Le patron de Google juge "important d'explorer" le marché chinois

17/10/18 à 09:46 - Mise à jour à 09:46

Source: Belga

Le patron de Google, Sundar Pichai, a reconnu pour la première fois lundi que son moteur de recherche pourrait revenir en Chine après huit ans d'absence, affirmant que celui-ci apporterait une "meilleure information" aux citoyens que la concurrence.

Le patron de Google juge "important d'explorer" le marché chinois

Sundar Pichai © BELGAIMAGE

S'exprimant dans le cadre d'une conférence organisée par le site Wired à San Francisco, M. Pichai a confié que le géant américain devait "réfléchir très sérieusement" au marché chinois, en dépit des critiques sur une potentielle complicité de Google avec la censure d'État en Chine. "Nous prenons toujours en compte un ensemble de valeurs", a-t-il confié, ajoutant que "nous devons également suivre la loi qui s'applique dans chaque pays".

Google a fermé son moteur de recherche en Chine en 2010, après avoir refusé la demande de Pékin de censurer certains résultats de recherches.
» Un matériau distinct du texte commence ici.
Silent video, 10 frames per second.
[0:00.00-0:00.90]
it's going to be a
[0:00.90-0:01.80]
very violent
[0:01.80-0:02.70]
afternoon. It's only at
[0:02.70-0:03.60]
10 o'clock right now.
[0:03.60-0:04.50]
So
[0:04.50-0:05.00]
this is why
Le patron du moteur de recherche américain a décrit le projet "Dragonfly", critiqué en interne et par les militants des droits humains, martelant les avancées que le moteur de recherche pourrait offrir aux citoyens de l'Empire du Milieu.
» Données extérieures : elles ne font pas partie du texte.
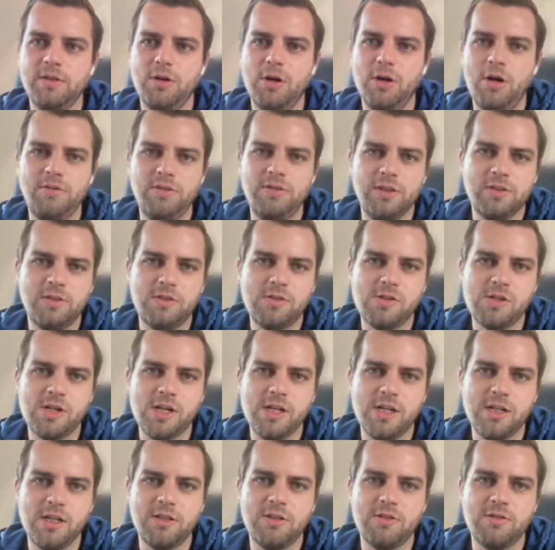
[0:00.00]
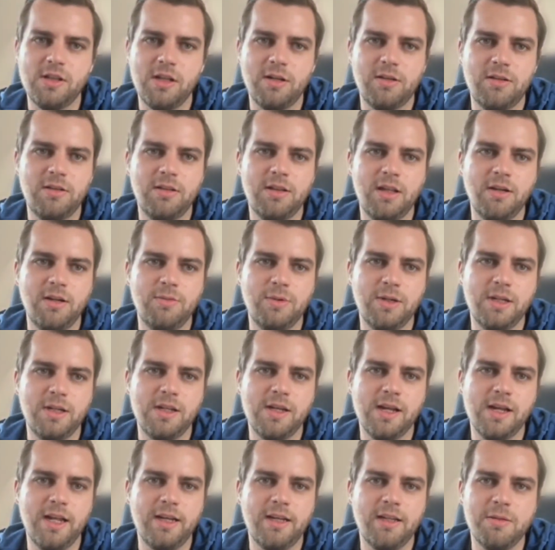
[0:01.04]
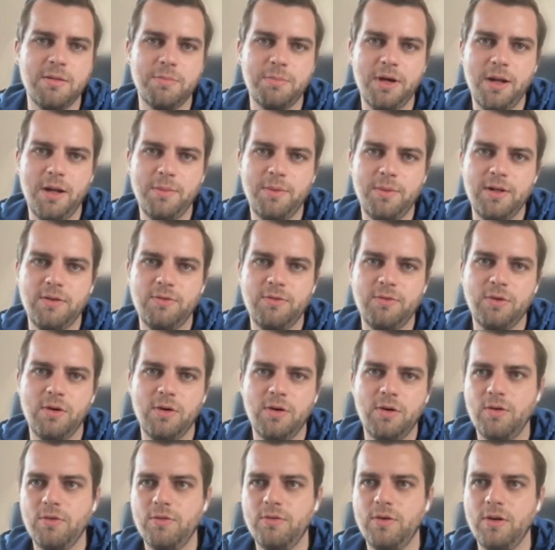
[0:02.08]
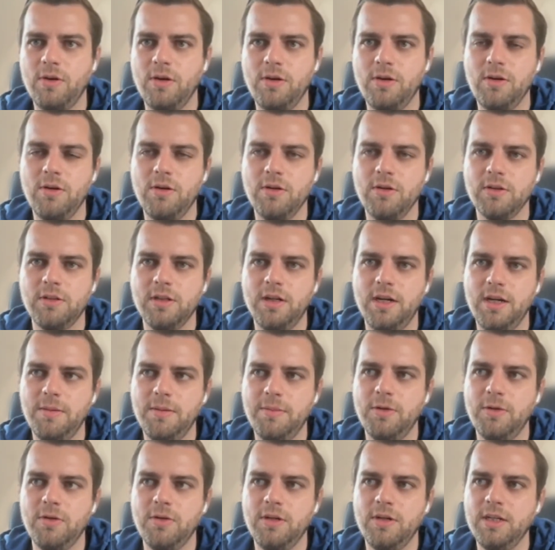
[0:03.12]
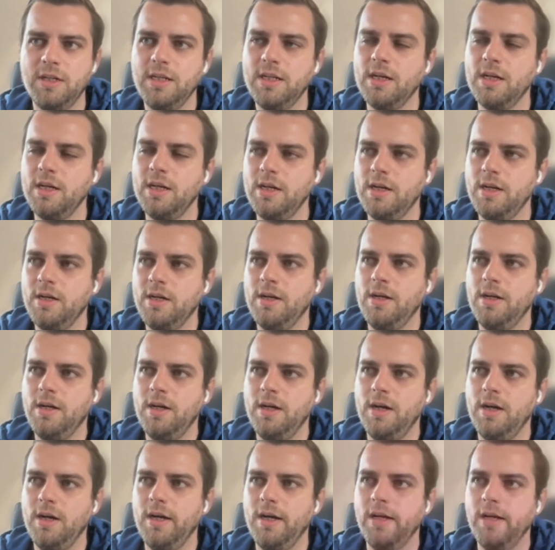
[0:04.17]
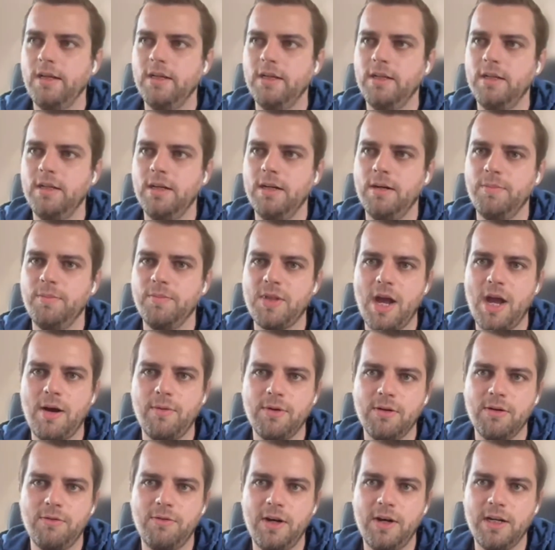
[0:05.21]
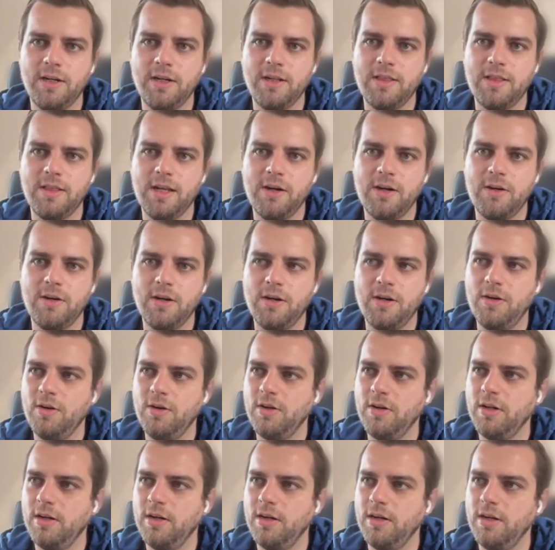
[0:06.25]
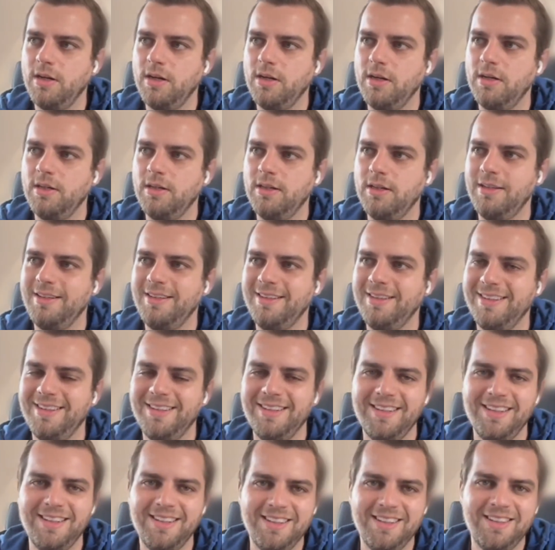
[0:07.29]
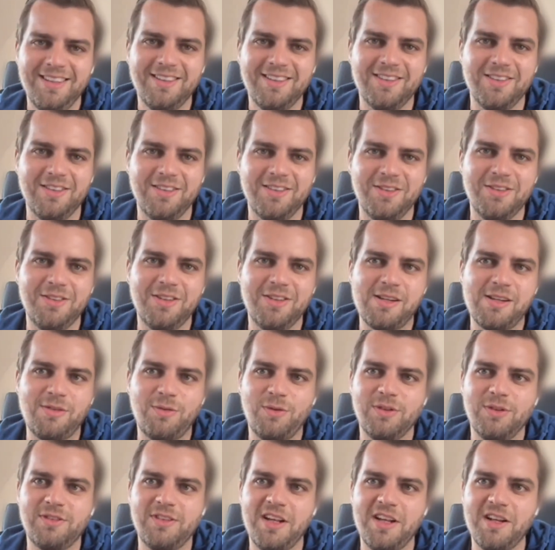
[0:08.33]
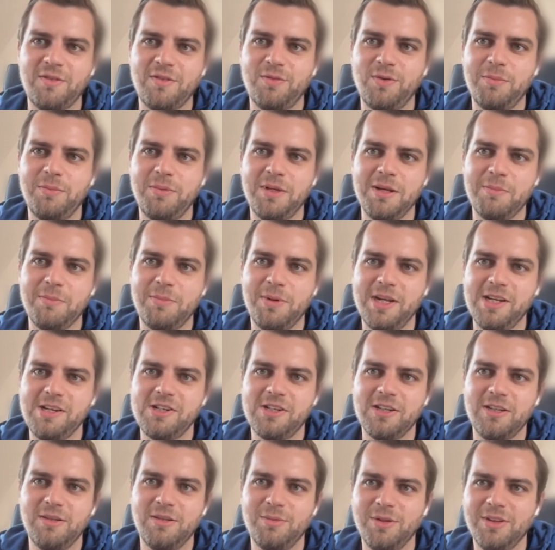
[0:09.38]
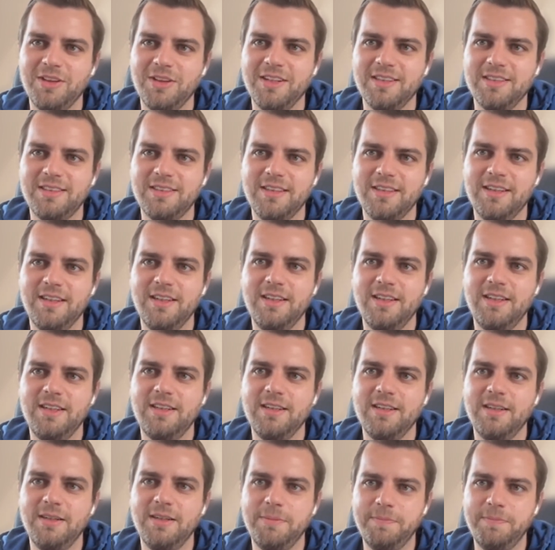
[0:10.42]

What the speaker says: obvious change that we had in the pipeline for a long time already. And we are finally there now. So thanks for being patient with us, and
Vision à long terme concernant la Chine

"Il s'avère que nous pourrions répondre à plus de 99% des recherches", a-t-il déclaré sur scène lors d'une séance de questions-réponses, estimant qu'il était "important d'explorer" une potentielle incursion dans ce marché. En outre, "il y a de très nombreux cas où nous fournirions une information de meilleure qualité que ce qui est actuellement disponible", a-t-il dit.

M. Pichai n'a pas détaillé le niveau d'avancée du projet "Dragonfly" mais a affirmé qu'il adoptait une "vision de long terme" concernant la Chine, pays souvent critiqué pour sa gestion des droits humains. "Je pense que (ce projet) est important pour nous si l'on prend en considération la taille très importante du marché et le nombre d'utilisateurs. Nous nous sentons forcés d'y réfléchir sérieusement", a-t-il encore affirmé.